Da passt es auch wunderbar, dass nach der Bundestagswahl am 26. September, im Oktober, auch die PCR-Tests kostenpflichtig werden. Eine schlaue Maßnahme, denn so erfährt man wenigstens in den sozial schwächeren Bevölkerungsschichten nicht, wer gerade aktuell Virusträger ist. Bei aller Hilflosigkeit der Politik hat man damit das sicherste Mittel gefunden, für eine weitere Verbreitung des Virus zu sorgen.
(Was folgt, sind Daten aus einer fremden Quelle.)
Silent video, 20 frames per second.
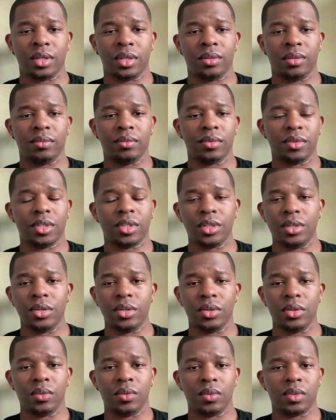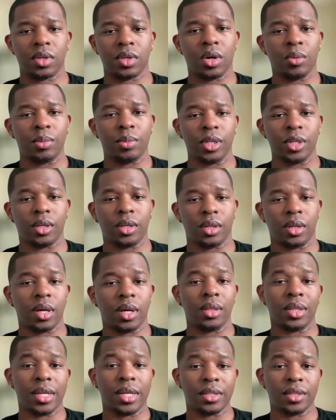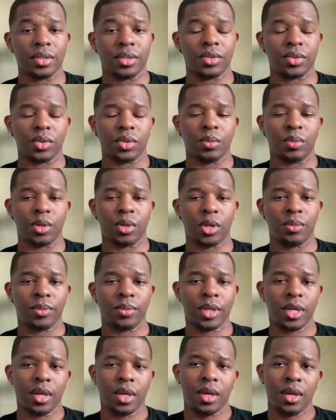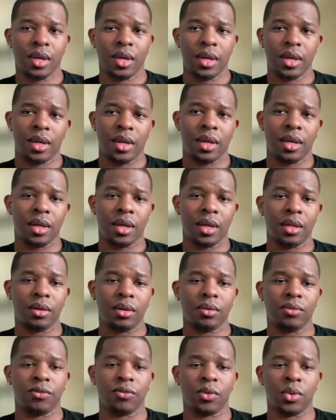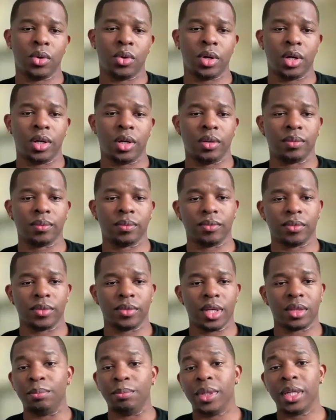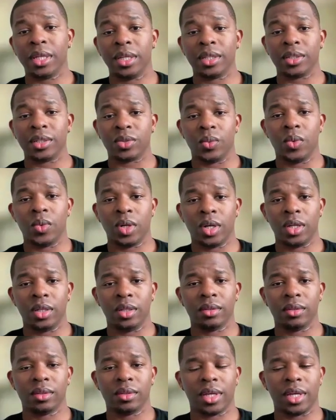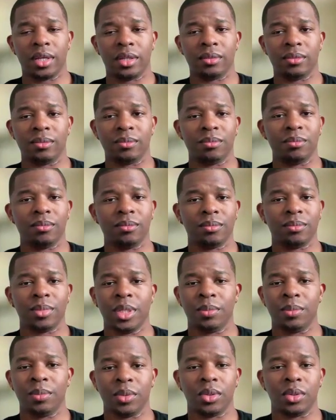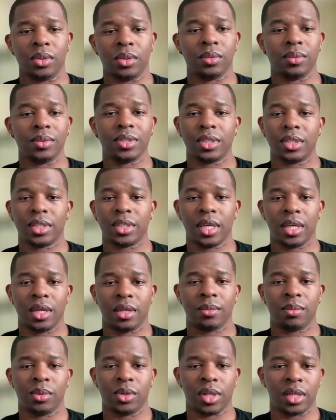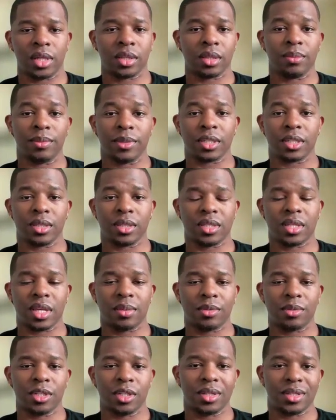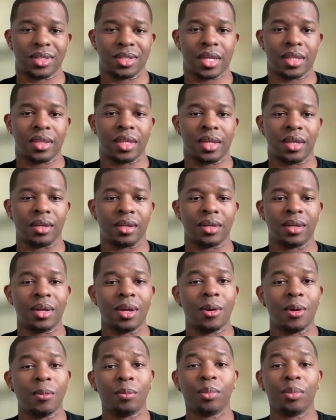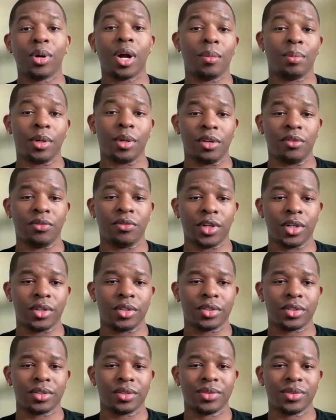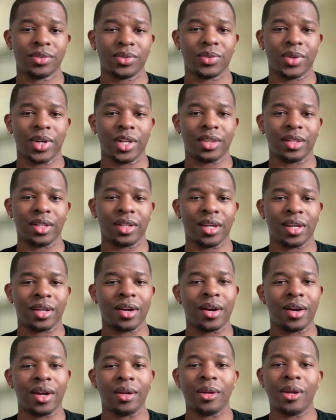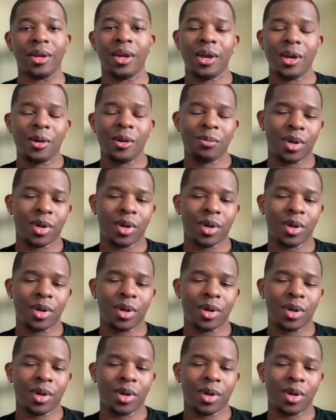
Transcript: to do to open an unlicensed group home. And for the biggest one that people skip or like the misconception is they think property first, right? They're like, all right,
Da sich Geimpfte und Genesene ja in der Regeln kaum noch testen lassen, entfällt damit das einzige Instrument, mit dem man zeitnah eine Erkrankung feststellen und entsprechende Quarantäne-Maßnahmen treffen kann.

Insofern dienen die neuen Maßnahmen wohl in erster Linie dazu, Menschen dazu zu zwingen, sich mit Impfstoffen impfen zu lassen, deren Wirksamkeit gegen die neuen Varianten mehr als rückläufig ist, und das, obwohl man weiß, dass selbst die „guten Bürger“, also die geimpften und genesenen Personen, nach wie vor höchst aktive Virenüberträger sein können und sind. Aber das verdrängt man lieber, ebenso wie den Gedanken, dass man auch nach 20 Monaten immer noch nicht verstanden hat, dass man eine Pandemie nicht lokal oder regional bekämpfen kann. Weltweit sind deutlich weniger als 20 % der Bevölkerung doppelt geimpft und es gibt Länder in Afrika, in denen nur 1 % der Bevölkerung (natürlich die reichsten) geimpft sind. Da nutzt es wenig, wenn bei uns dritte, vierte oder fünfte Dosen verabreicht werden, während das Virus weiterhin unvermindert durch die Welt irrt.

Dass Regierungen in einer solchen Situation vor Problemen stehen, das versteht jeder. Dass sich aber offensichtlich die Regierungen verständigt haben, das gesamte pandemische Geschehen den nicht Geimpften in die Schuhe zu schieben, ist mehr als problematisch.

Mit den neuen Maßnahmen vertieft Baden-Württemberg die Risse, die bereits heute durch die Gesellschaft laufen. Es steht zu befürchten, dass „Sündenbock-Strategie“ und „Straf-Maßnahmen“ die Pandemie nicht beenden werden. Dafür spielt die Politik gerade Zauberlehrling und wird sehr aufpassen müssen, dass sie die Geister, die sie gerade ruft, auch irgendwann wieder loswird. Und das wird alles andere als einfach werden.